There is currently no known role for intracellular CTLA-4 in any cell type, including in CLL or other cancer cells, prompting us to hypothesize that this protein could be expressed on the cell surface. We used multiple B cell–activating factors (CpG, PMA/ionomycin, anti-IgM, IL-4, CD40L, IL-4+CD40L, LPS, IL-4+LPS) to mimic activation-induced expression of CTLA-4 on T cells, but found that activating CLL B cells did not result in surface localization (data not shown). In contrast, cultures with activated T cells or activated T cell membranes have been published to result in detection of surface CTLA-4 on normal B cells, and we found that this was also true with CLL B cells (7, 9). Coculture with activated T cells (anti-CD3/CD28 stimulated) for 48 h induced surface expression of CTLA-4 on tumor CLL cells ≥5% CTLA-4⁺ in nine patient samples and <5% CTLA-4⁺ in three samples in which CLL only versus CLL+T were not significantly different in CTLA-4 positivity, p = 0.5664, and CLL+T without stimulation versus CLL+T+anti-CD3/anti-CD28 stimulation was significantly different at p < 0.0001 in either allogeneic or autologous coculture conditions (Fig. 2A, 2B).

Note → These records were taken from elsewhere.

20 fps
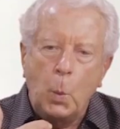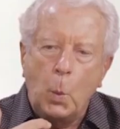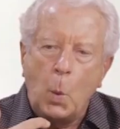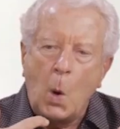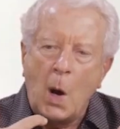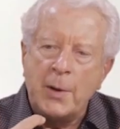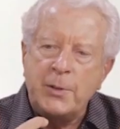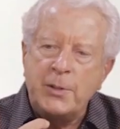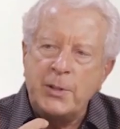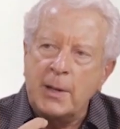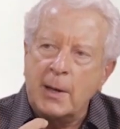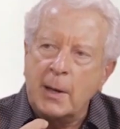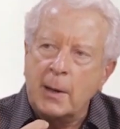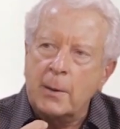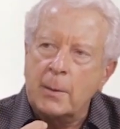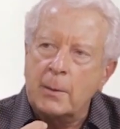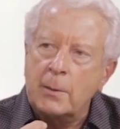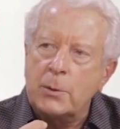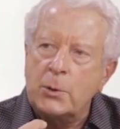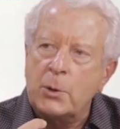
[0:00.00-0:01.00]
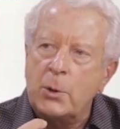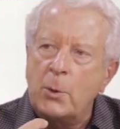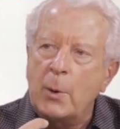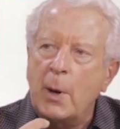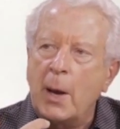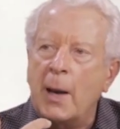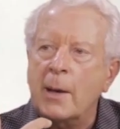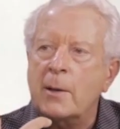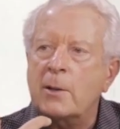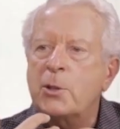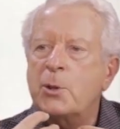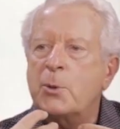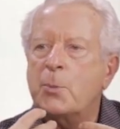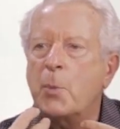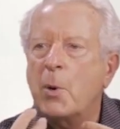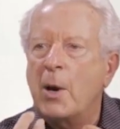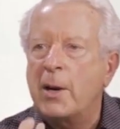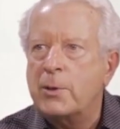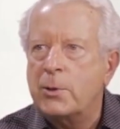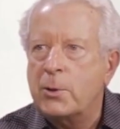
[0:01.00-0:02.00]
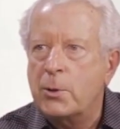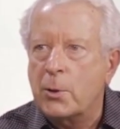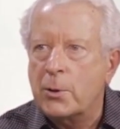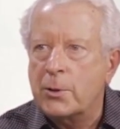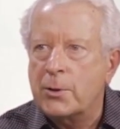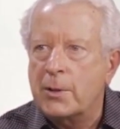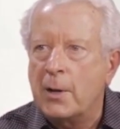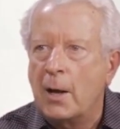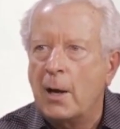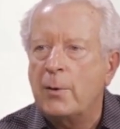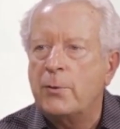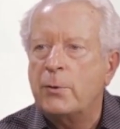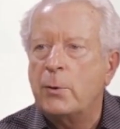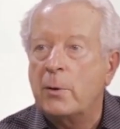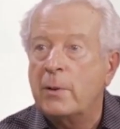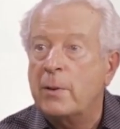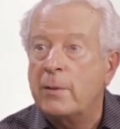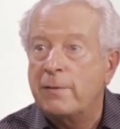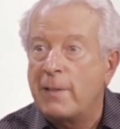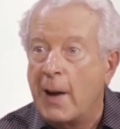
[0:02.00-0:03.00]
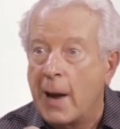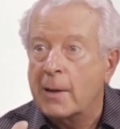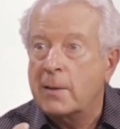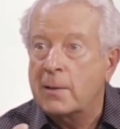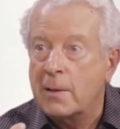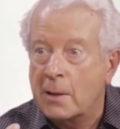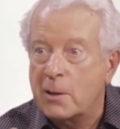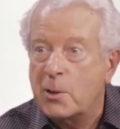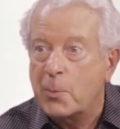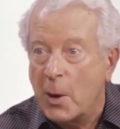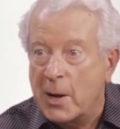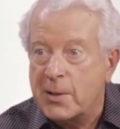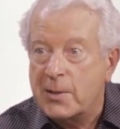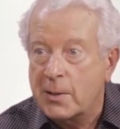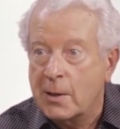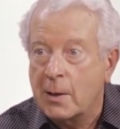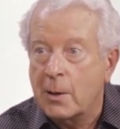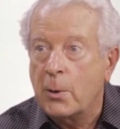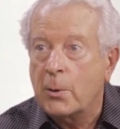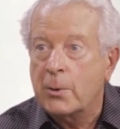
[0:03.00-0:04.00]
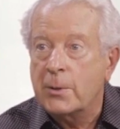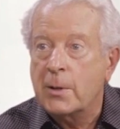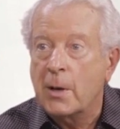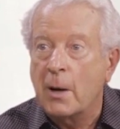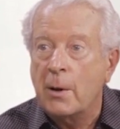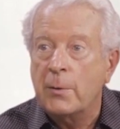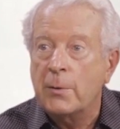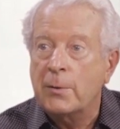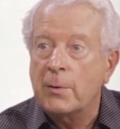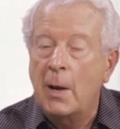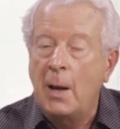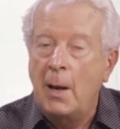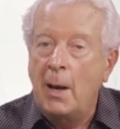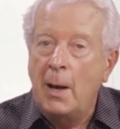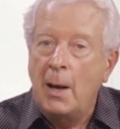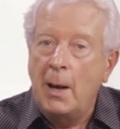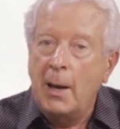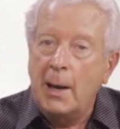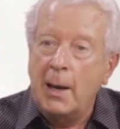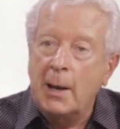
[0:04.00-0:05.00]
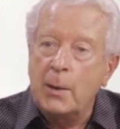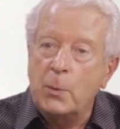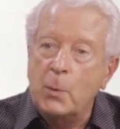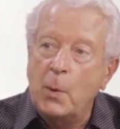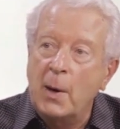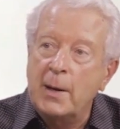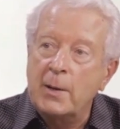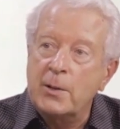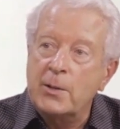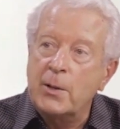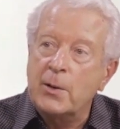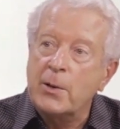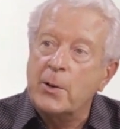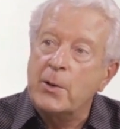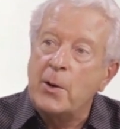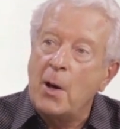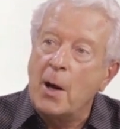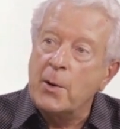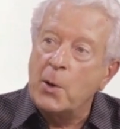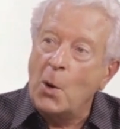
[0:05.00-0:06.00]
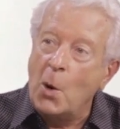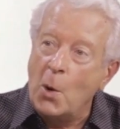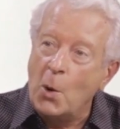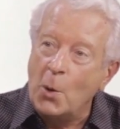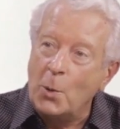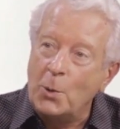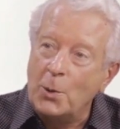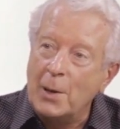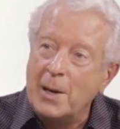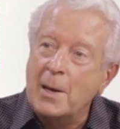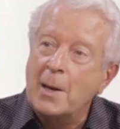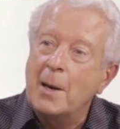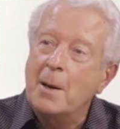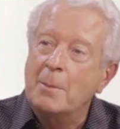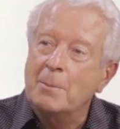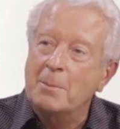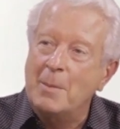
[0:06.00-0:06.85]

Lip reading: wanting to express yourself, or in fact expressing yourself, in ways that are not wholly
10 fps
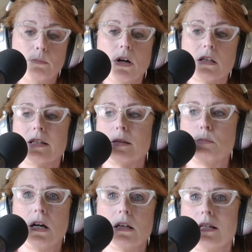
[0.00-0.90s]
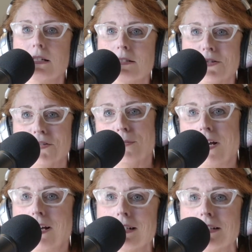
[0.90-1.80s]
I bought like a polyester
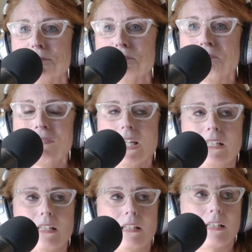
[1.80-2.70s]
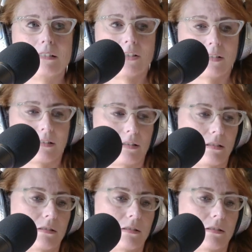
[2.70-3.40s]
smock, and I took a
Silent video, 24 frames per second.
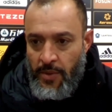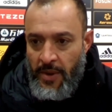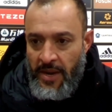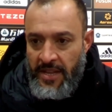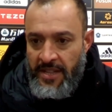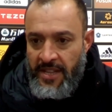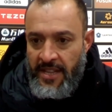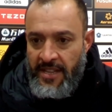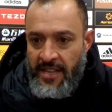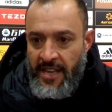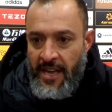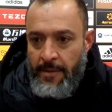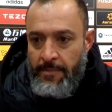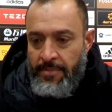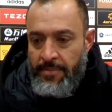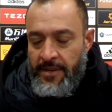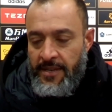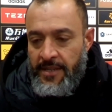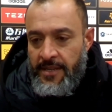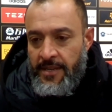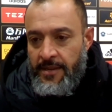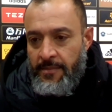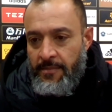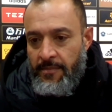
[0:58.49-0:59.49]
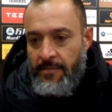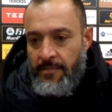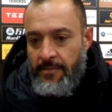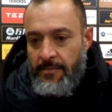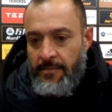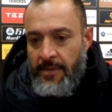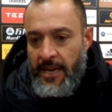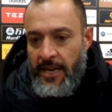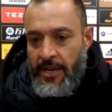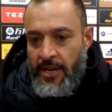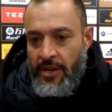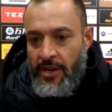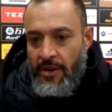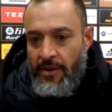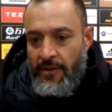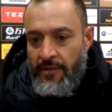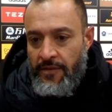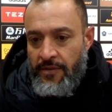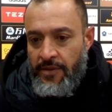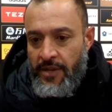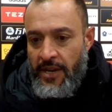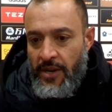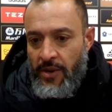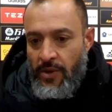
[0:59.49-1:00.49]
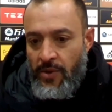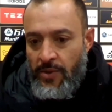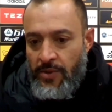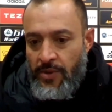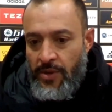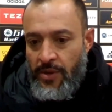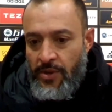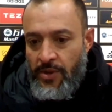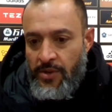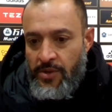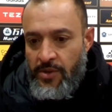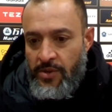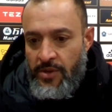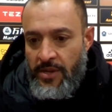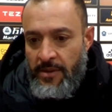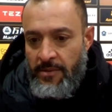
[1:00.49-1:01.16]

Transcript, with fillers: the way that happened, many of those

Additionally, this expression required cell–cell contact when CTLA-4 was detectable with activated T cell coculture (n = 6, p = 0.0233), as determined by trans-well experiments (Fig. 2C). Whereas induced surface CTLA-4 expression appears relatively modest for most samples tested, comparatively, surface CTLA-4 on T cells is known to be limited and highly regulated in comparison with intracellular stores, for example, with reported surface expression on murine T cells after activation approximated at 9–22% positivity (34–38). With a large ratio of leukemic cells to T cells, this suggests a non-negligible effect of leukemic cell CTLA-4, even at low levels, if tumor cell CTLA-4 has functional capacity.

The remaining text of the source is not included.